Uno de testimonios en los que Spelta basó su imputación a S. es del adolescente de 15 años al que buscaban los atacantes que por error mataron a Eric y a Valentín, quien según el fiscal rehusó por el momento adherir a un programa de protección de testigos aunque se le ofreció esa chance para su seguridad.

La filmación del escape

En tanto, la Fiscalía de Homicidios difundió ayer las imágenes de cámaras de la zona que captaron la huida de los tres agresores. Primero se ve aparecer corriendo y vestido con la camiseta de Barcelona a S., el joven de 20 años imputado por las dos muertes.
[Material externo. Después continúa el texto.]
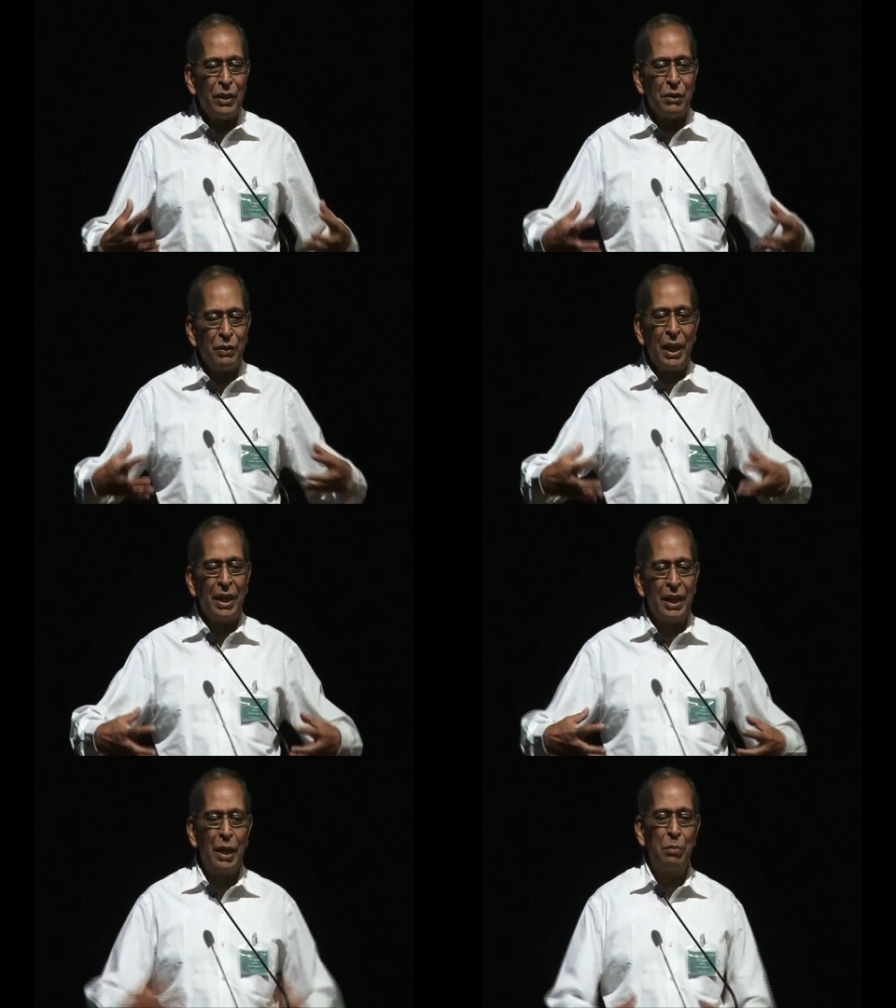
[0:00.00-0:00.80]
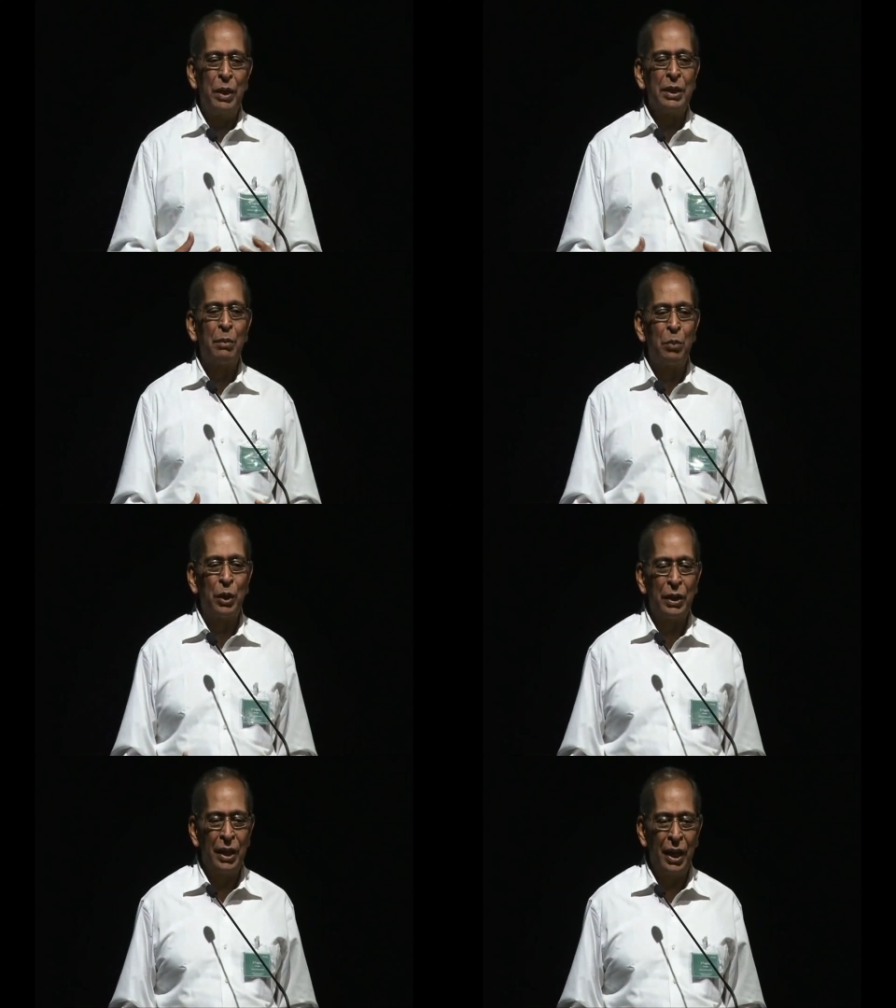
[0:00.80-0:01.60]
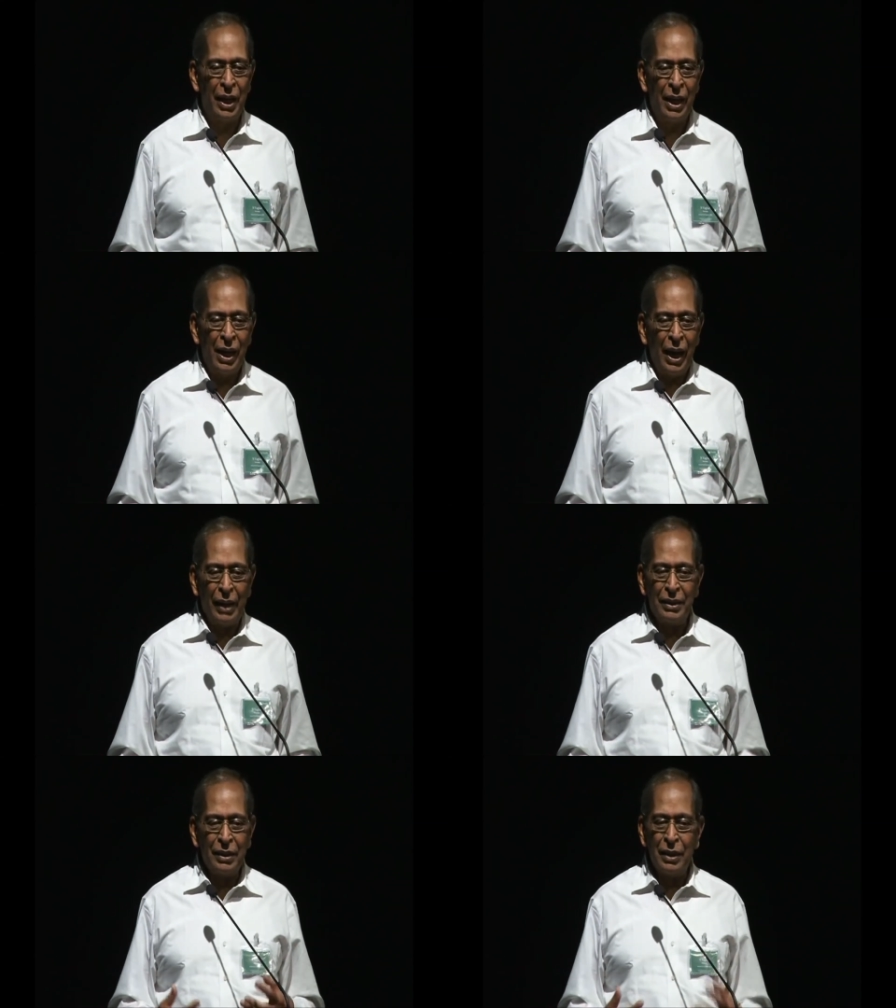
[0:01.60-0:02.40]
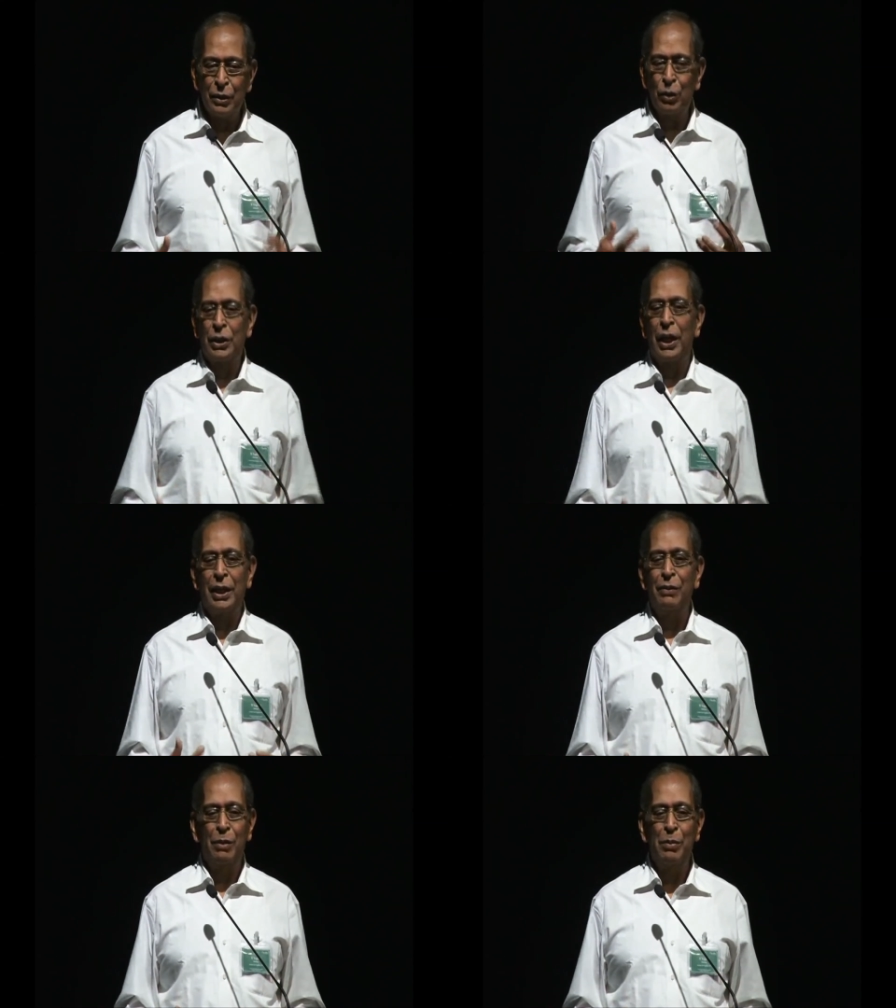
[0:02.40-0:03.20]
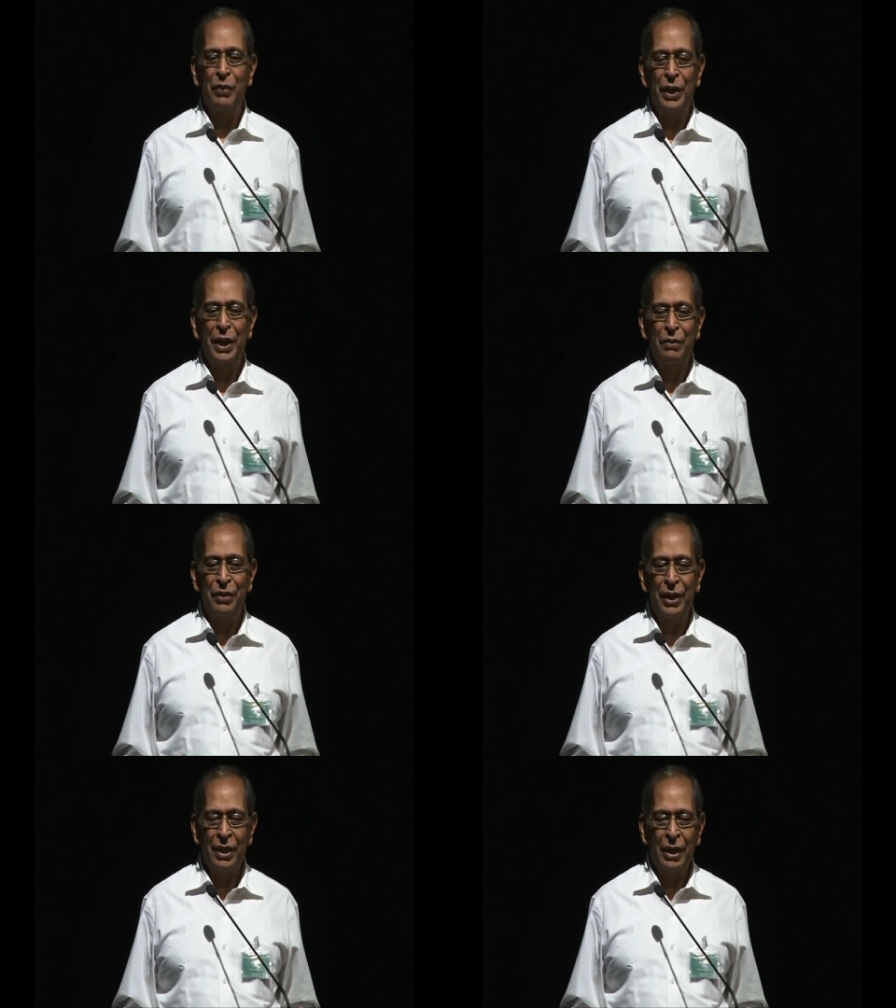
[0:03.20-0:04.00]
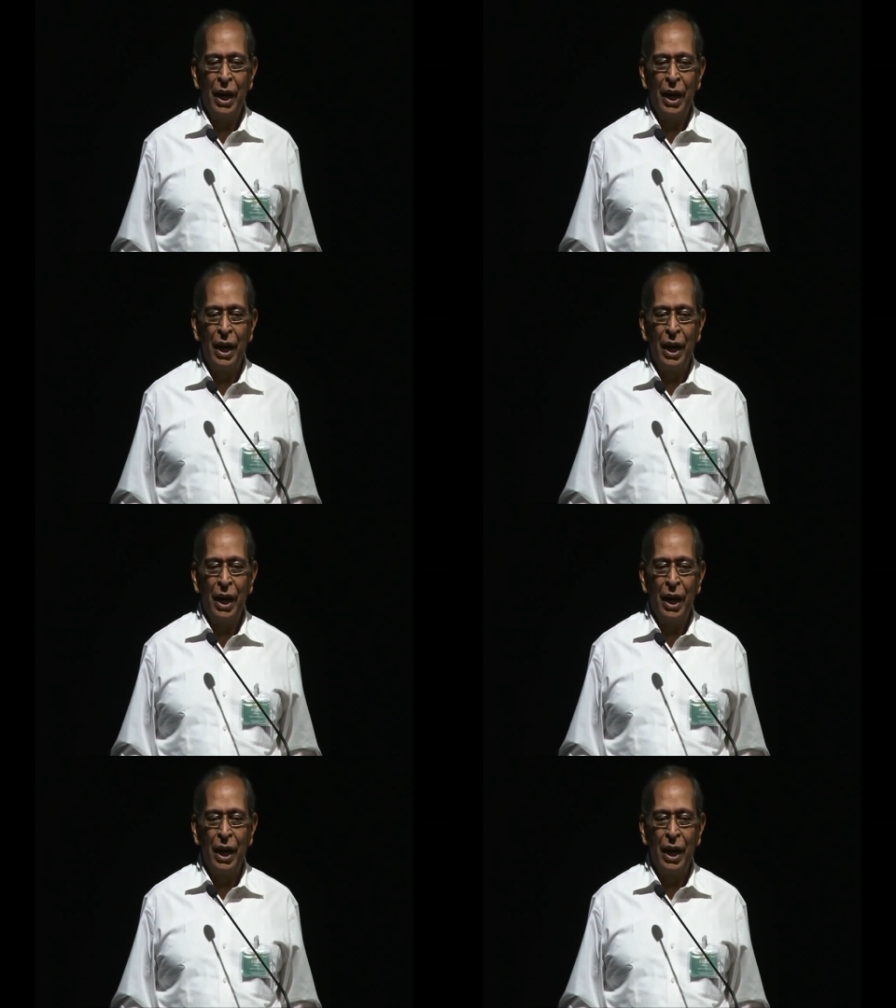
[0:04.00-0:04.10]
in which we can really bring them together, I think this society will be very different.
Detrás de él aparecen el menor de edad imputado el viernes y un tercer joven que aún no fue detenido quienes parecen llevar armas en las manos, en un caso disimulada dentro una gorrita o trapo de color blanco.

Tras el doble crimen, la escuela Lola Mora cerró por duelo ante la muerte de sus alumnos ocurrida a unos cien metros de la institución y también por las heridas que había sufrido el día anterior Valentina, otra estudiante del colegio. Desde un primer momento, la mamá de Valentín dejó en claro que ni su hijo ni Eric estaban involucrados en algún conflicto.

“El era un chico muy bueno, no tenía nada que ver con los ajustes de cuentas ni con las drogas” ,dijo la mujer, y expresó que “no andaba en nada, él era un pibe bueno y muy respetuoso. Iba a la escuela, venía a mi casa y lo mataron como a un animal”.